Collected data

--- START ---

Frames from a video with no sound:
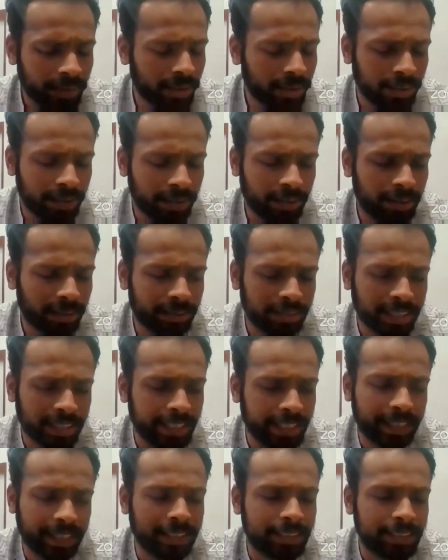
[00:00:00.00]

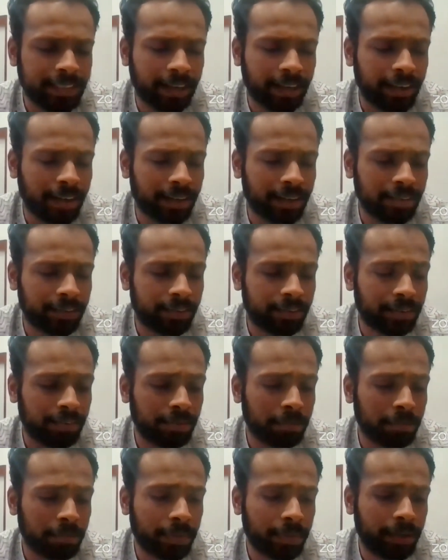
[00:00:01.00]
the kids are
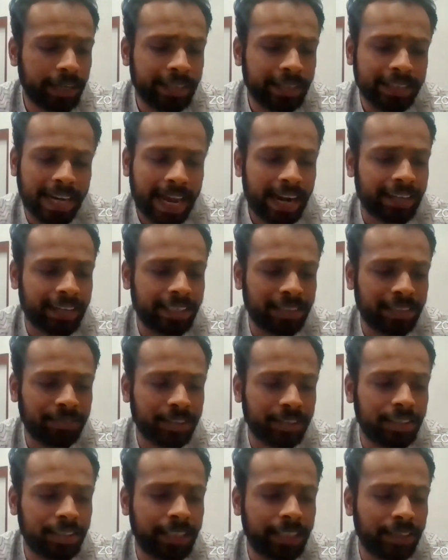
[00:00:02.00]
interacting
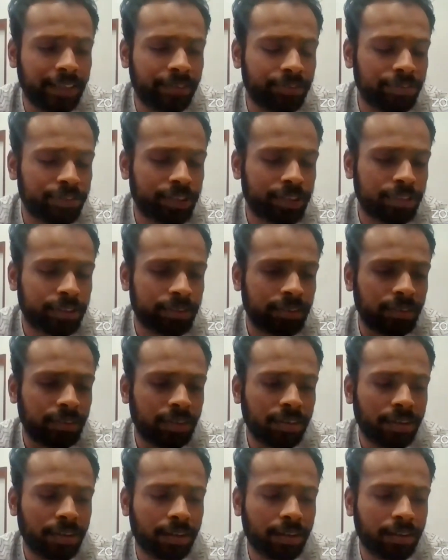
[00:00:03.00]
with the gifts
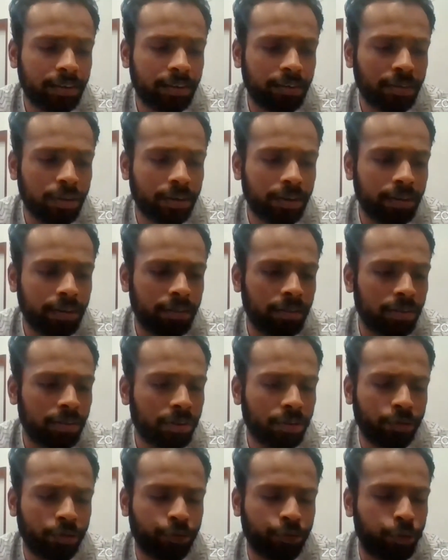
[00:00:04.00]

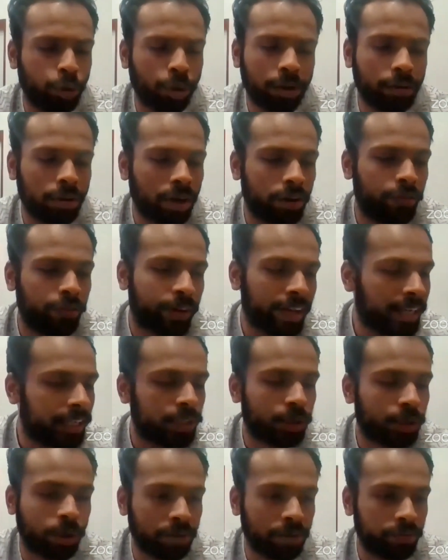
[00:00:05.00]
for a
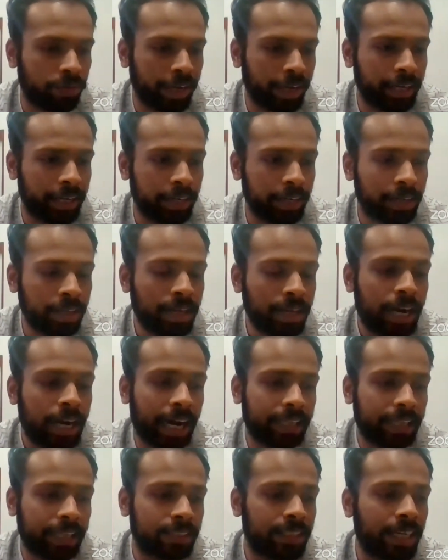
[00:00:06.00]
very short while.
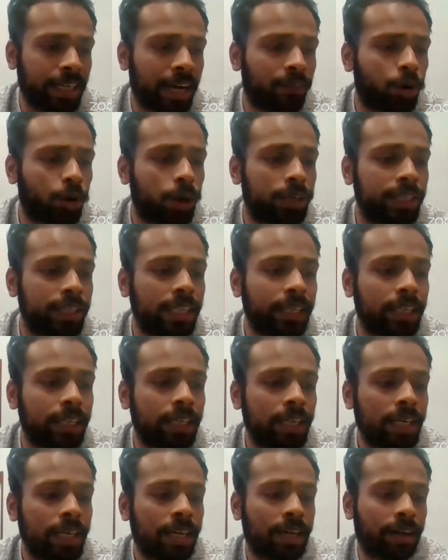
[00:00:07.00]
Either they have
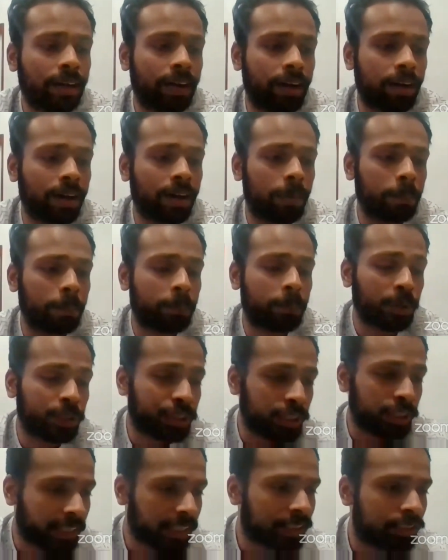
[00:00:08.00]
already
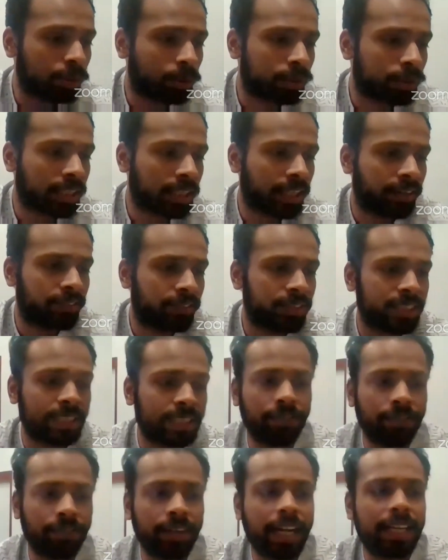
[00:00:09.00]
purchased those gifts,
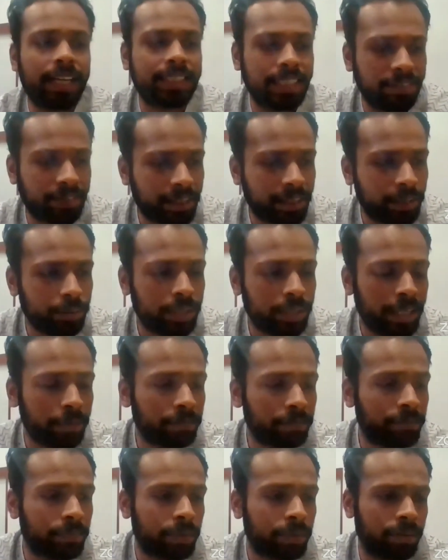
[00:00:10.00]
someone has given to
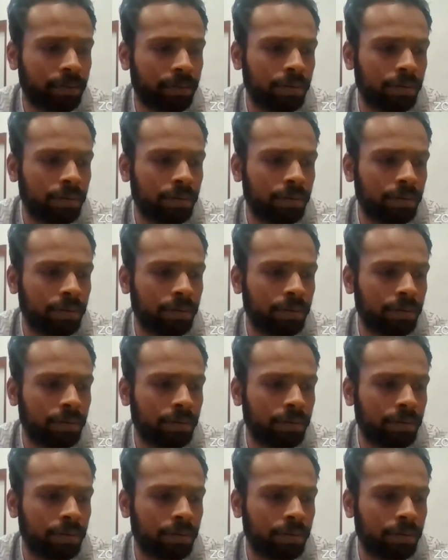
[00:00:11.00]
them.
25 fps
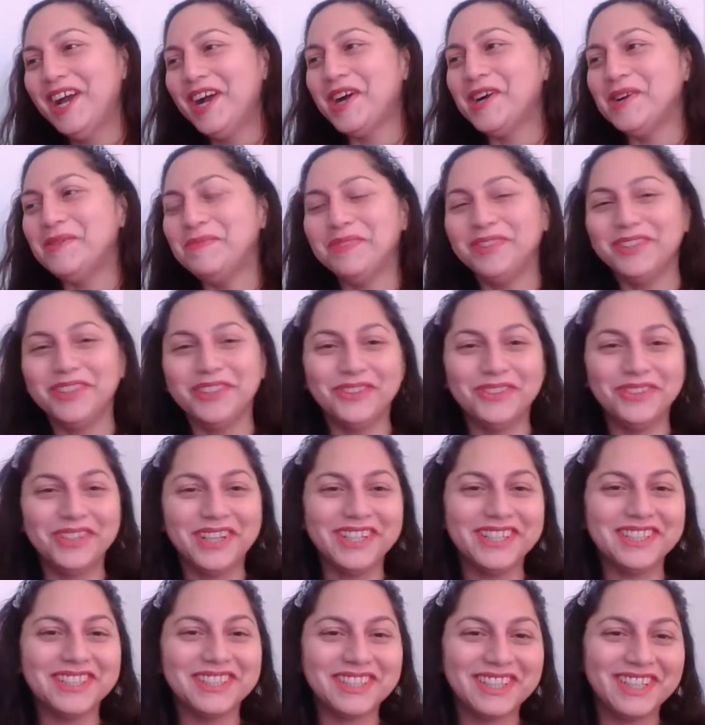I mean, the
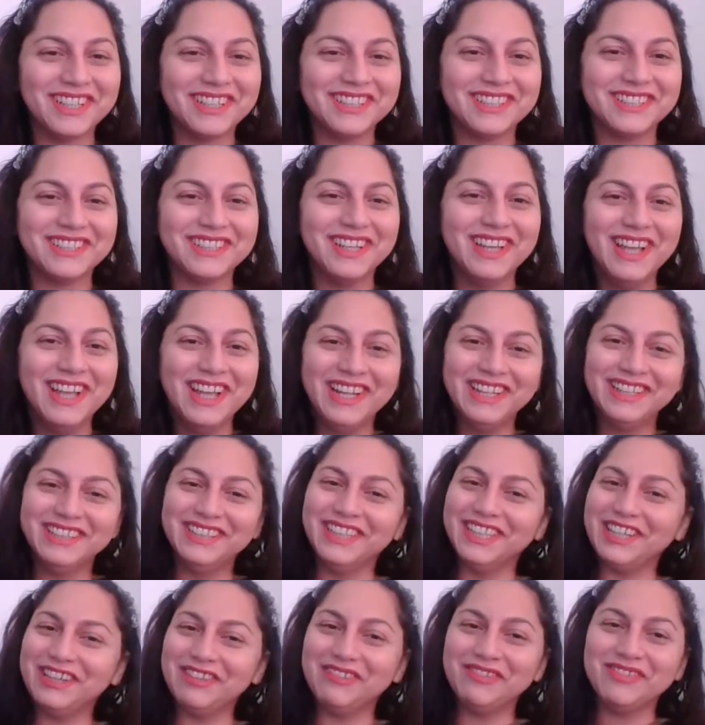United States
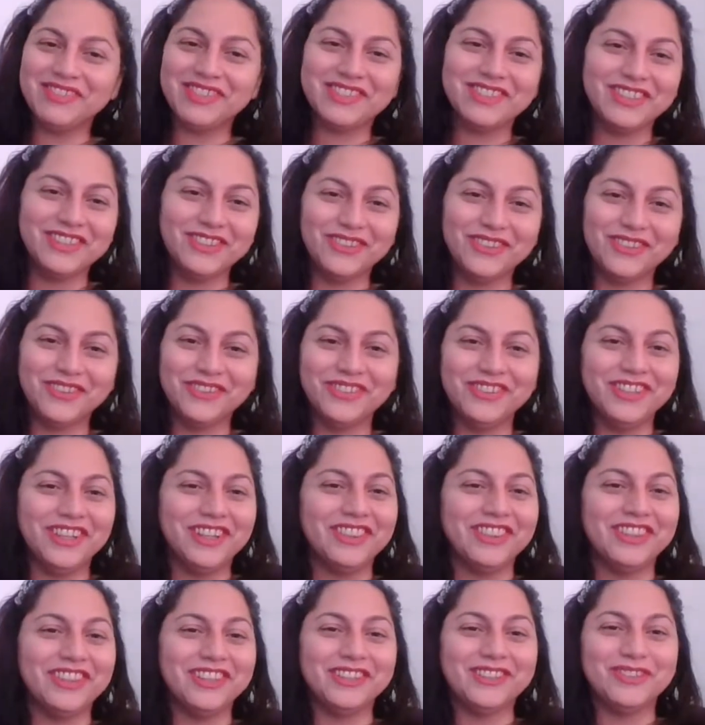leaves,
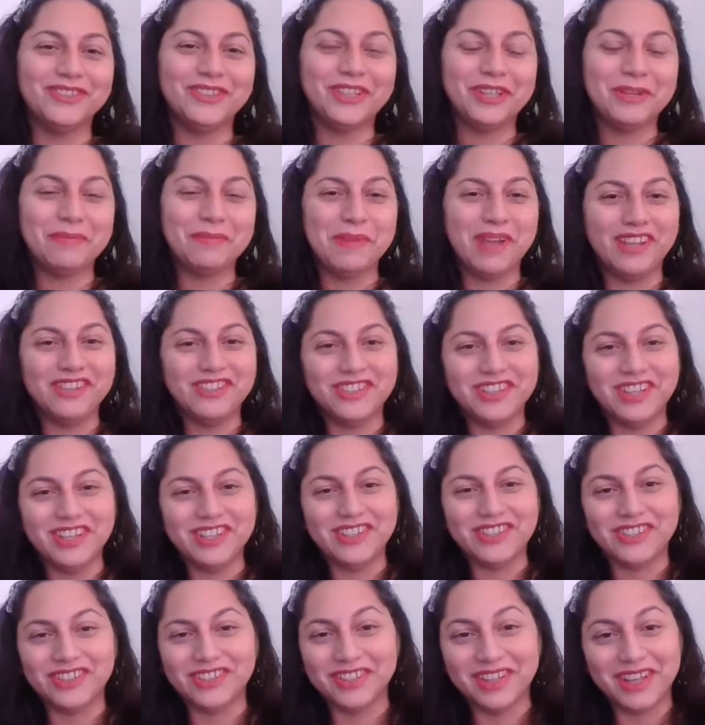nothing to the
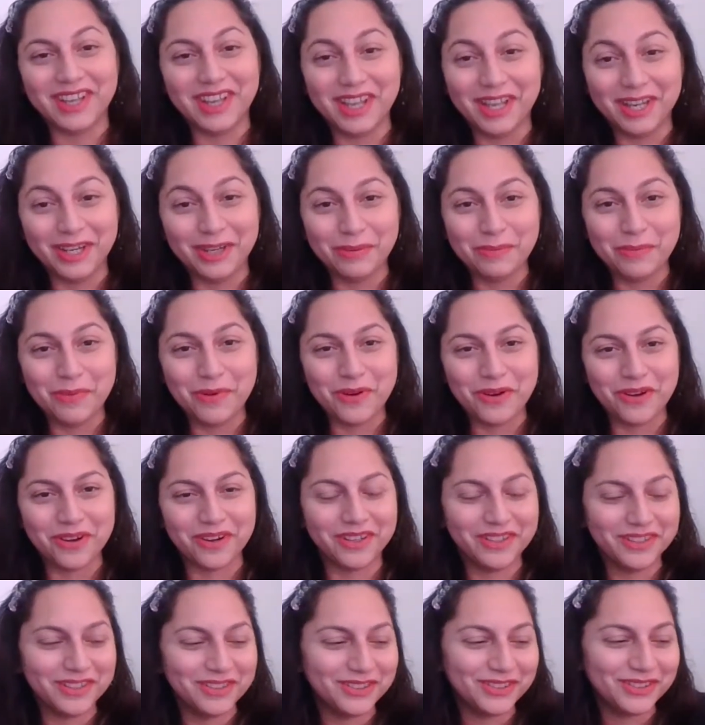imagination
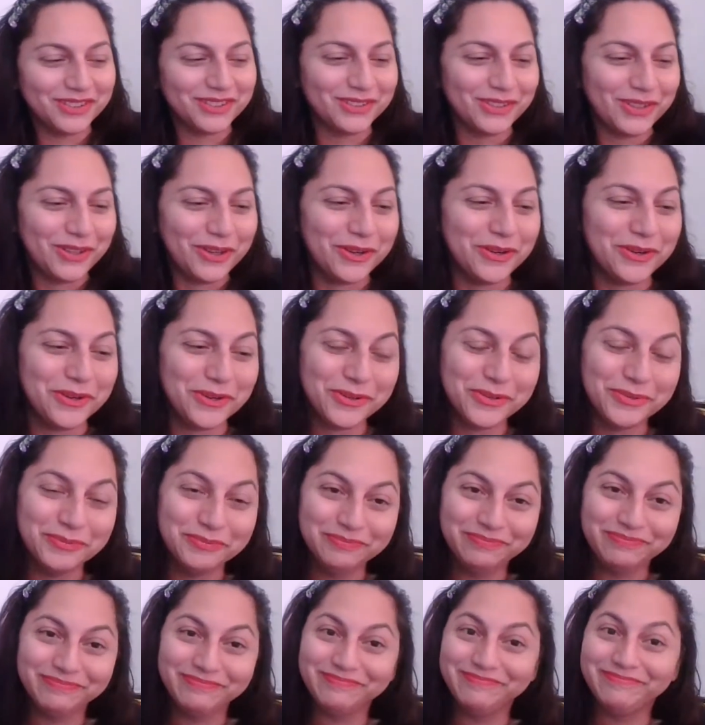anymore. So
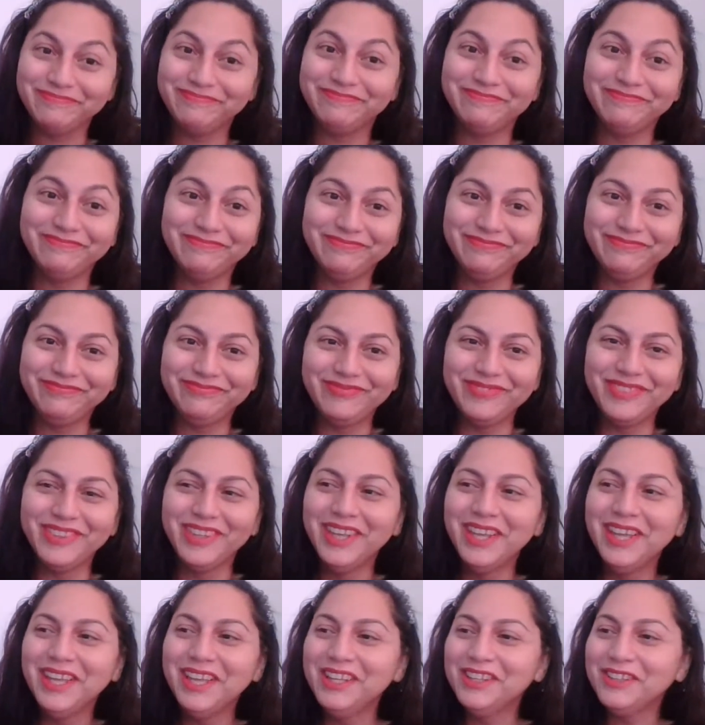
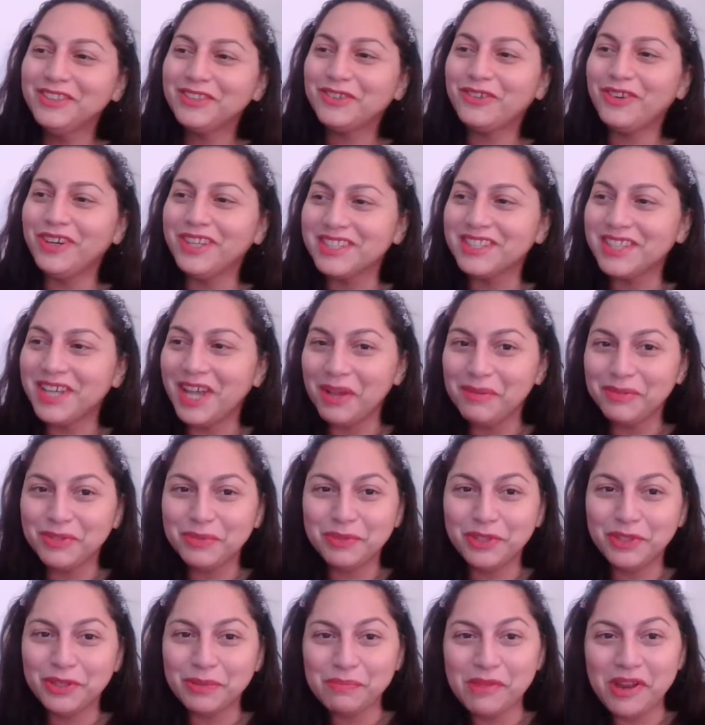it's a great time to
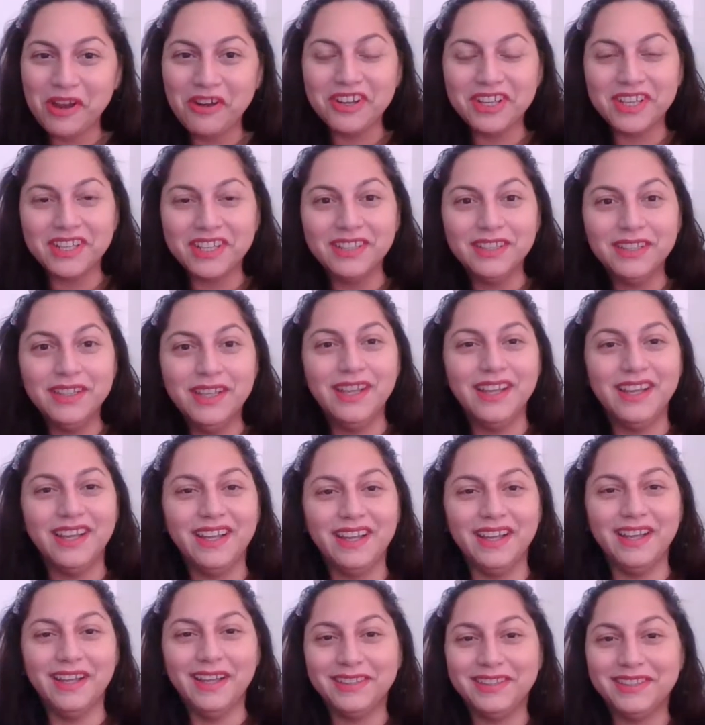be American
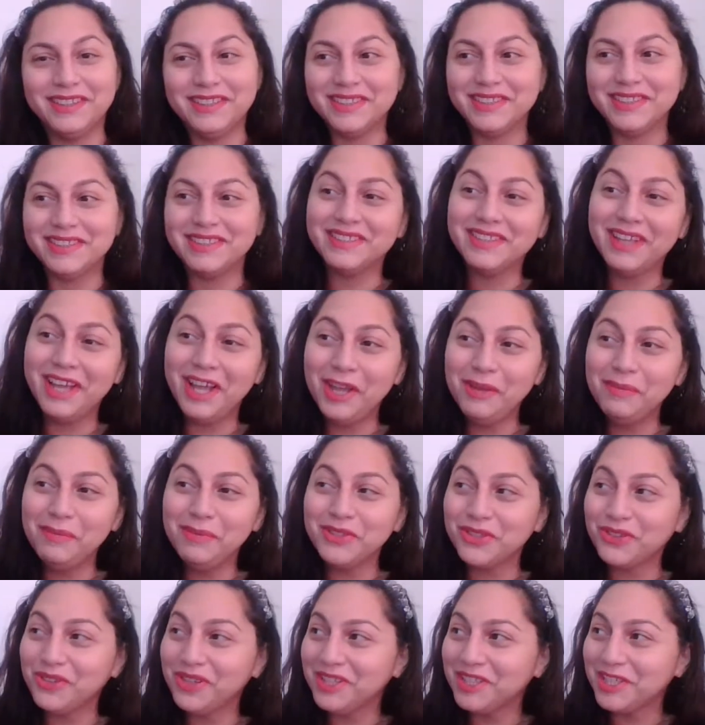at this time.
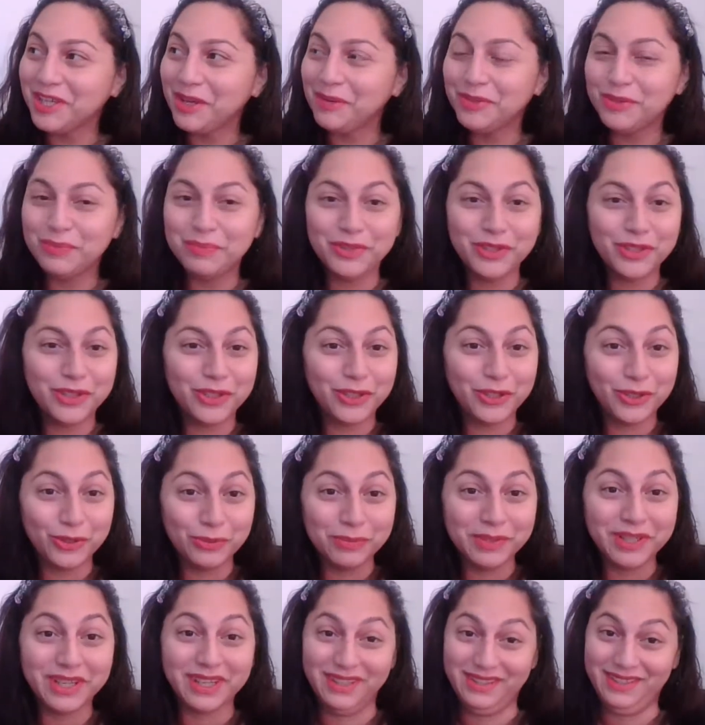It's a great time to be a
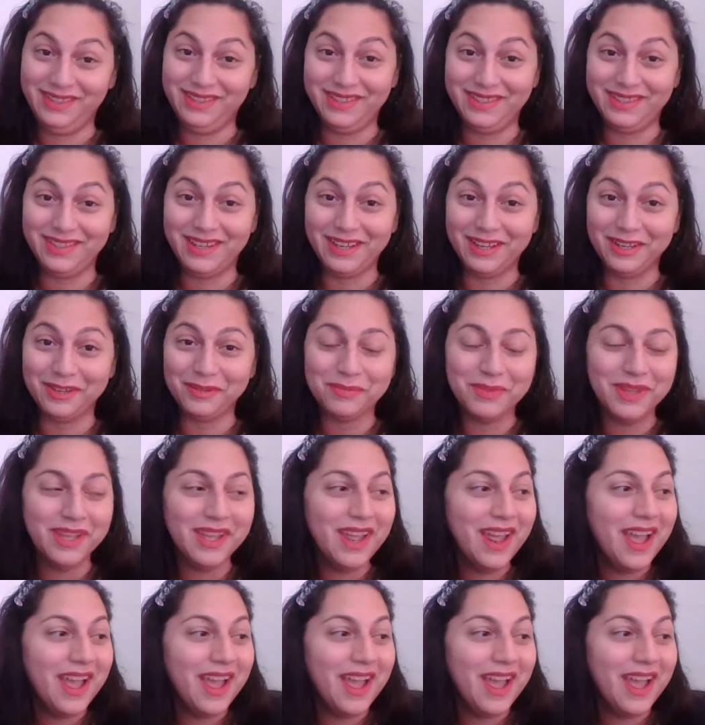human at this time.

--- END ---

*Task*.
Without any pictures, retype the records above exactly.

*Response for this exercise*.
Frames from a video with no sound:
[00:00:00.00]

[00:00:01.00]
the kids are
[00:00:02.00]
interacting
[00:00:03.00]
with the gifts
[00:00:04.00]

[00:00:05.00]
for a
[00:00:06.00]
very short while.
[00:00:07.00]
Either they have
[00:00:08.00]
already
[00:00:09.00]
purchased those gifts,
[00:00:10.00]
someone has given to
[00:00:11.00]
them.
25 fps
I mean, the
United States
leaves,
nothing to the
imagination
anymore. So
it's a great time to
be American
at this time.
It's a great time to be a
human at this time.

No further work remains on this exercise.